**PROVIDED DATA:**
::::::

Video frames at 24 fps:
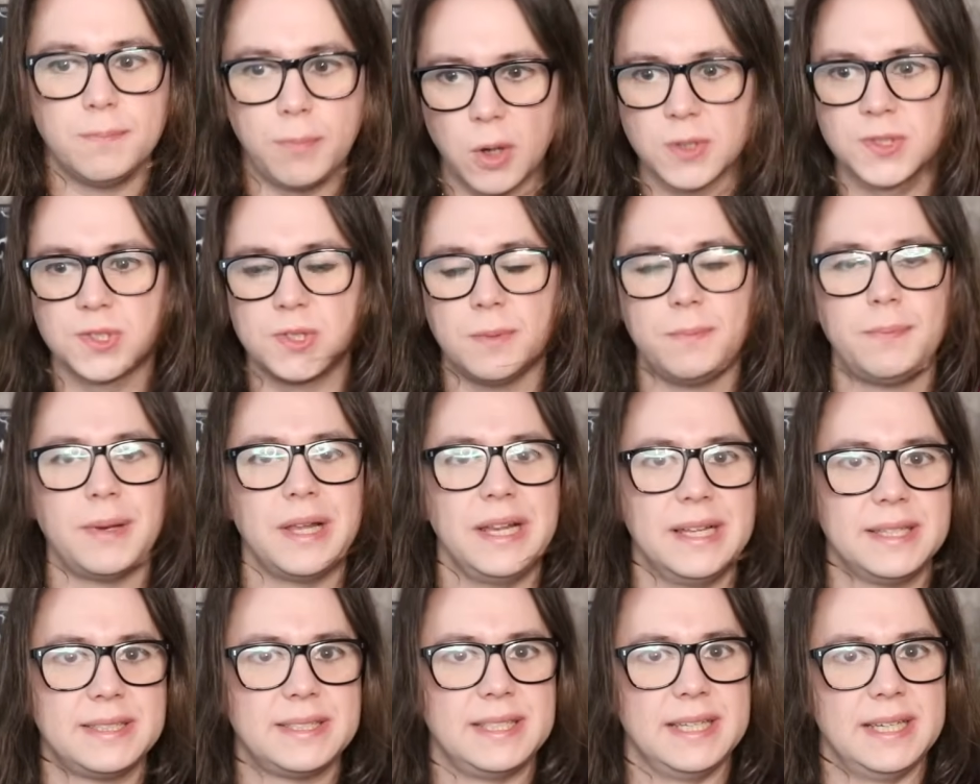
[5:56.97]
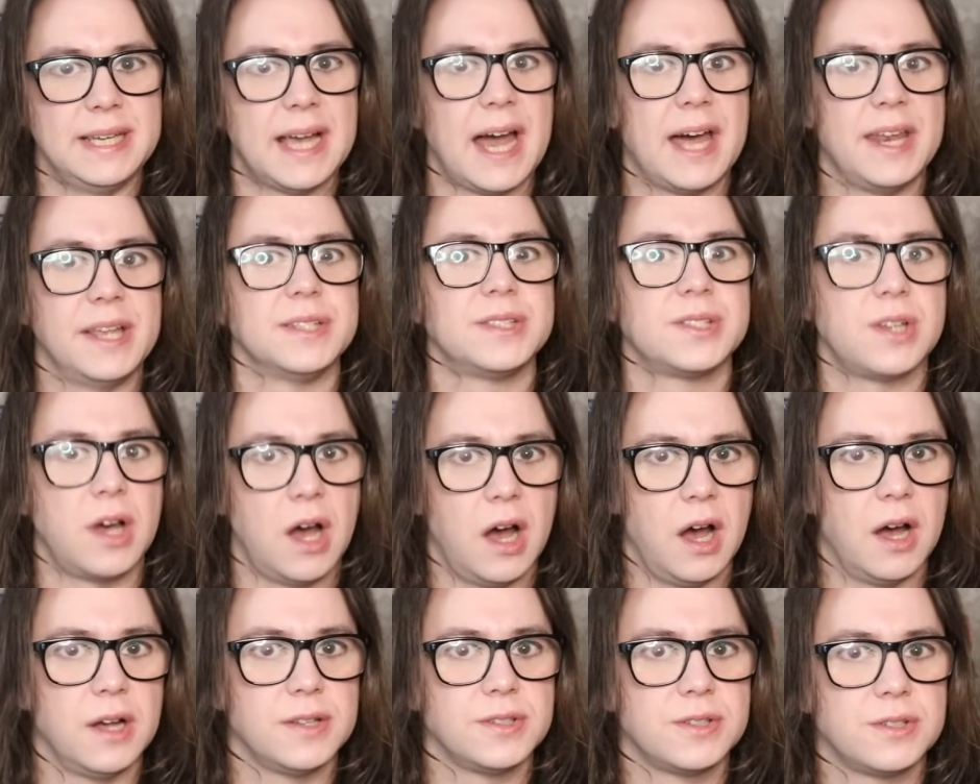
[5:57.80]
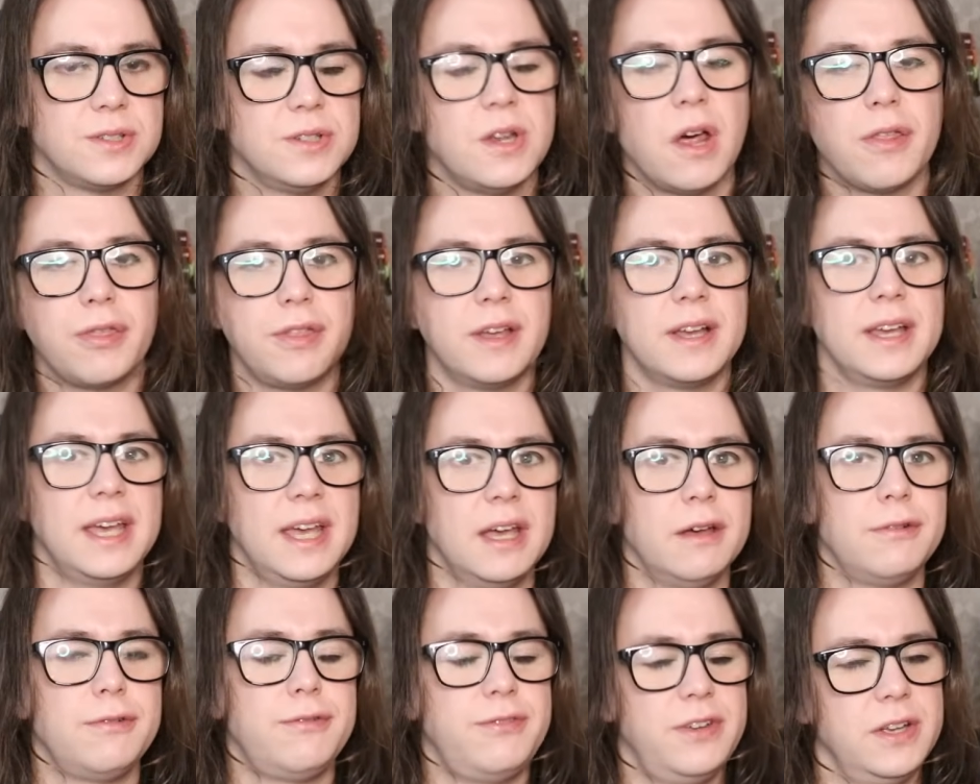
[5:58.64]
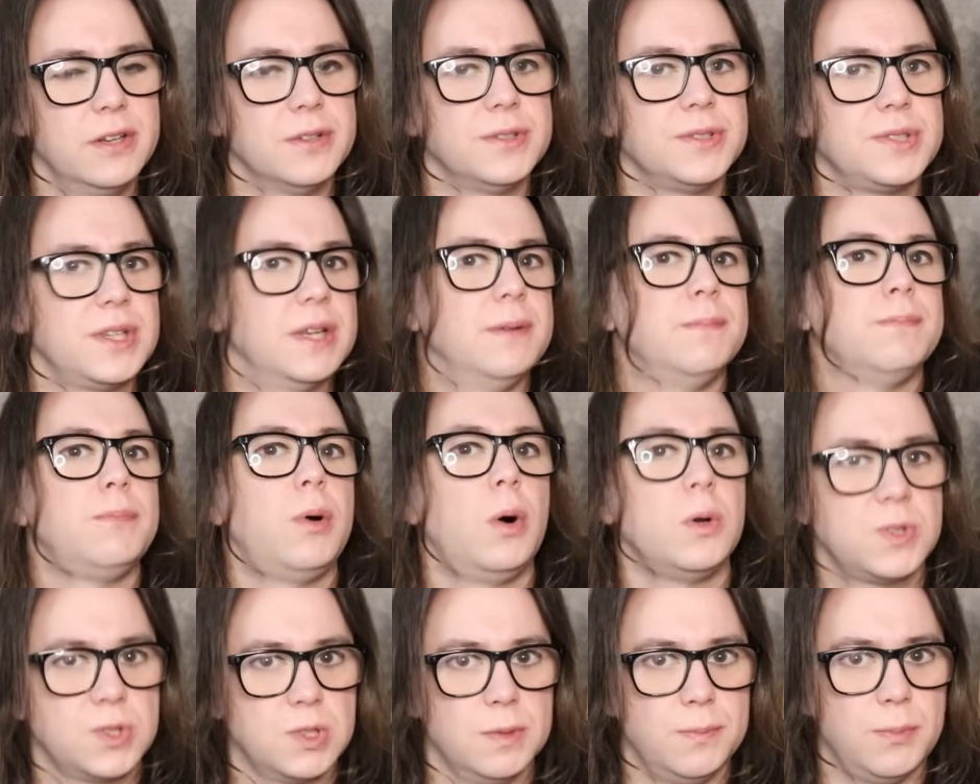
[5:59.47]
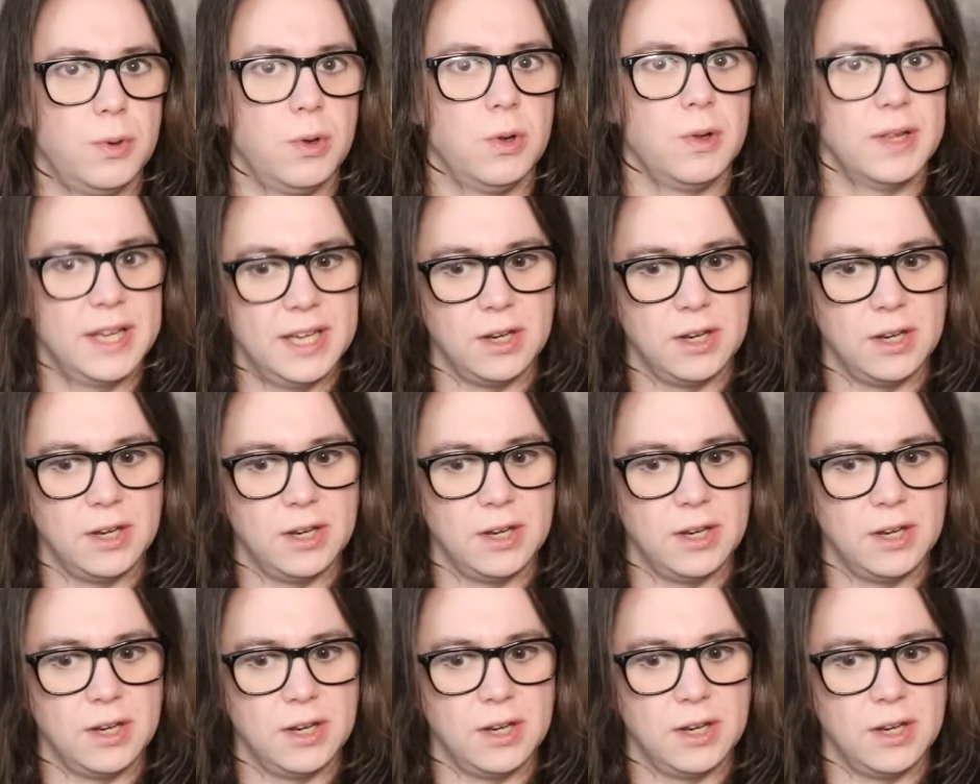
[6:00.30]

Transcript: Possibility at its heart. Nothing here feels impossible.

::::::

**WHAT IS REQUIRED:**
Reprint the whole listing verbatim except for the pictures.

**RESPONSE AREA:**
Video frames at 24 fps:
[5:56.97]
[5:57.80]
[5:58.64]
[5:59.47]
[6:00.30]

Transcript: Possibility at its heart. Nothing here feels impossible.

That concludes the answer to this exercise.